§ **WHAT TO WORK ON**:
A word-for-word copy of the listing is required, and it must contain no pictures.

-------- EXERCISE INPUT --------

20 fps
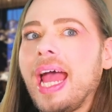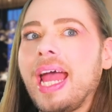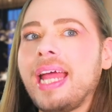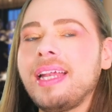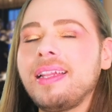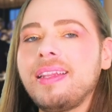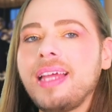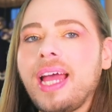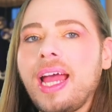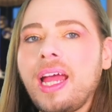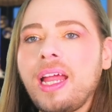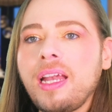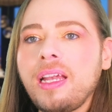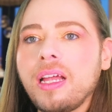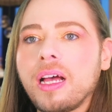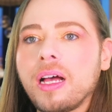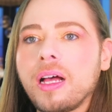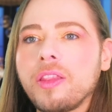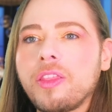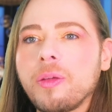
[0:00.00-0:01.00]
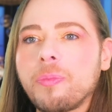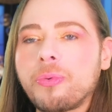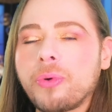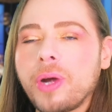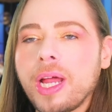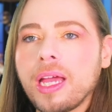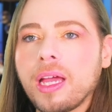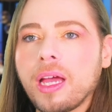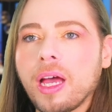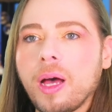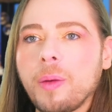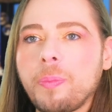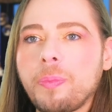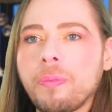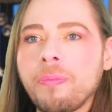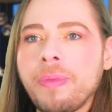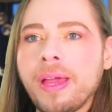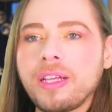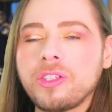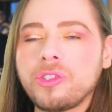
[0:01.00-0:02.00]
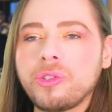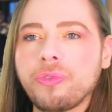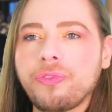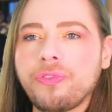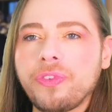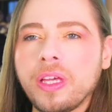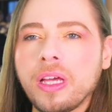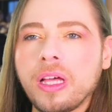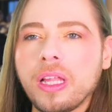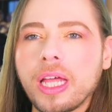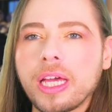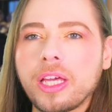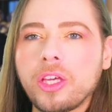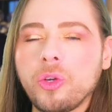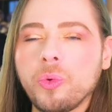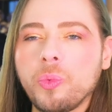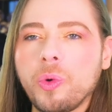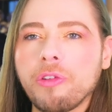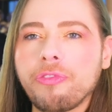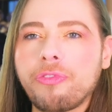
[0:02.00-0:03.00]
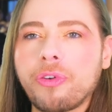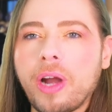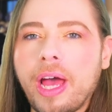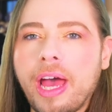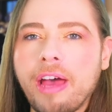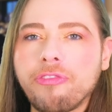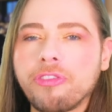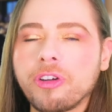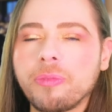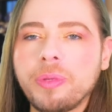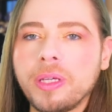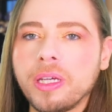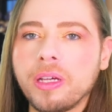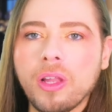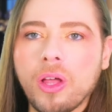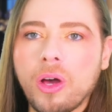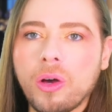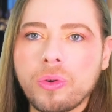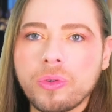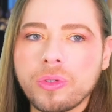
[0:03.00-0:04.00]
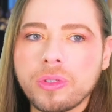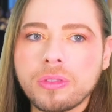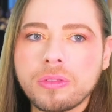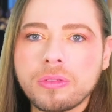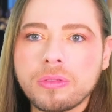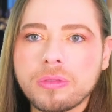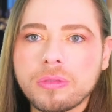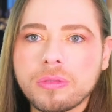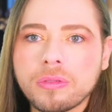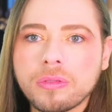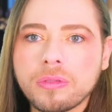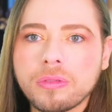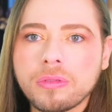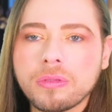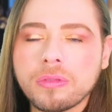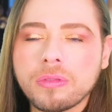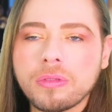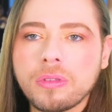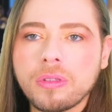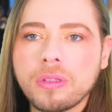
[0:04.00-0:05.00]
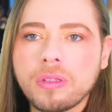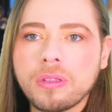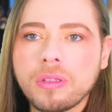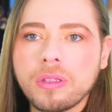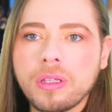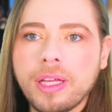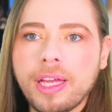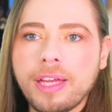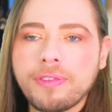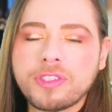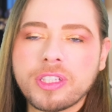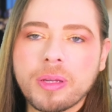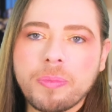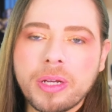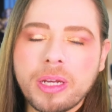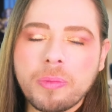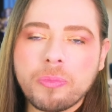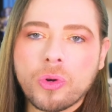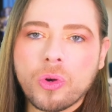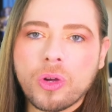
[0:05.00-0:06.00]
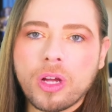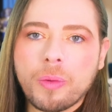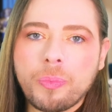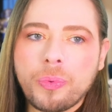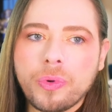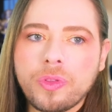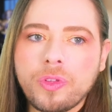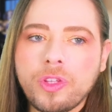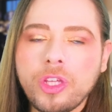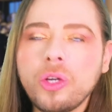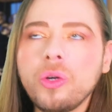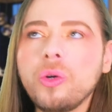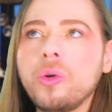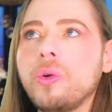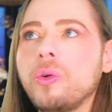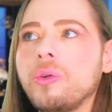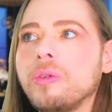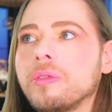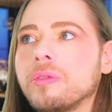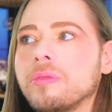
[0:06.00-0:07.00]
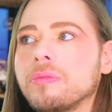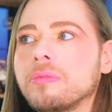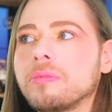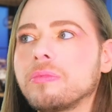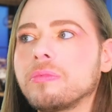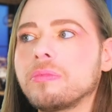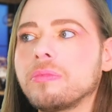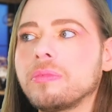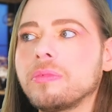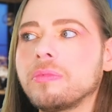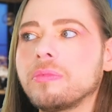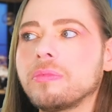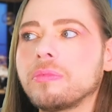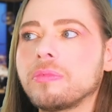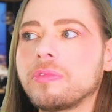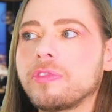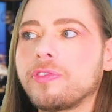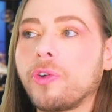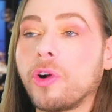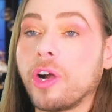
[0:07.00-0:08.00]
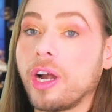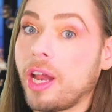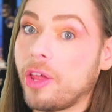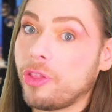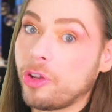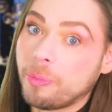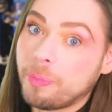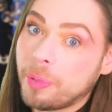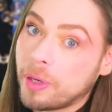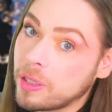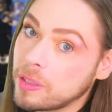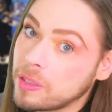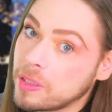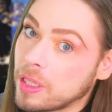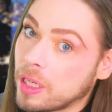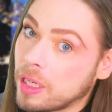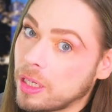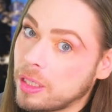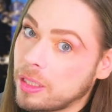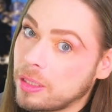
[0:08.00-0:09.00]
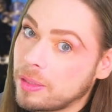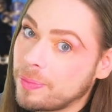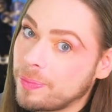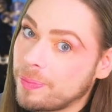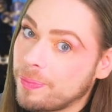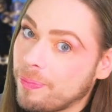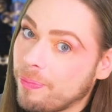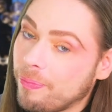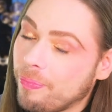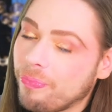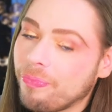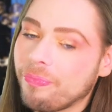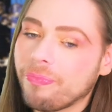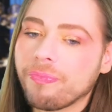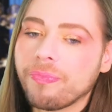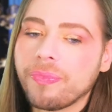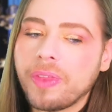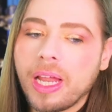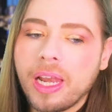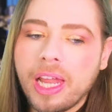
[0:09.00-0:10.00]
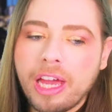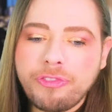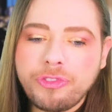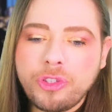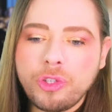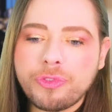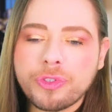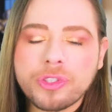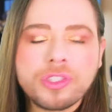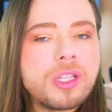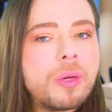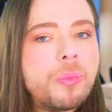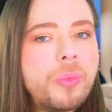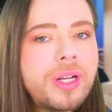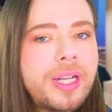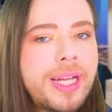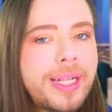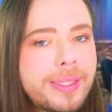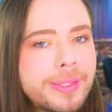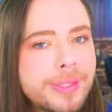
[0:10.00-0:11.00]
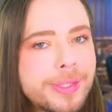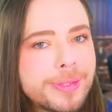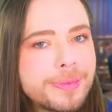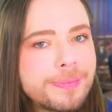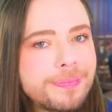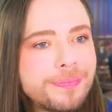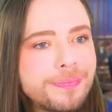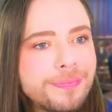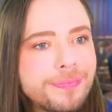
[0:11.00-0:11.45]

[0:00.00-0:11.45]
And then the breakup makes you feel like you will forever be alone. If somebody broke up with you for another person, they left you for someone else.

--------

§ **ANSWER FOR THIS EXERCISE**:
20 fps
[0:00.00-0:01.00]
[0:01.00-0:02.00]
[0:02.00-0:03.00]
[0:03.00-0:04.00]
[0:04.00-0:05.00]
[0:05.00-0:06.00]
[0:06.00-0:07.00]
[0:07.00-0:08.00]
[0:08.00-0:09.00]
[0:09.00-0:10.00]
[0:10.00-0:11.00]
[0:11.00-0:11.45]

[0:00.00-0:11.45]
And then the breakup makes you feel like you will forever be alone. If somebody broke up with you for another person, they left you for someone else.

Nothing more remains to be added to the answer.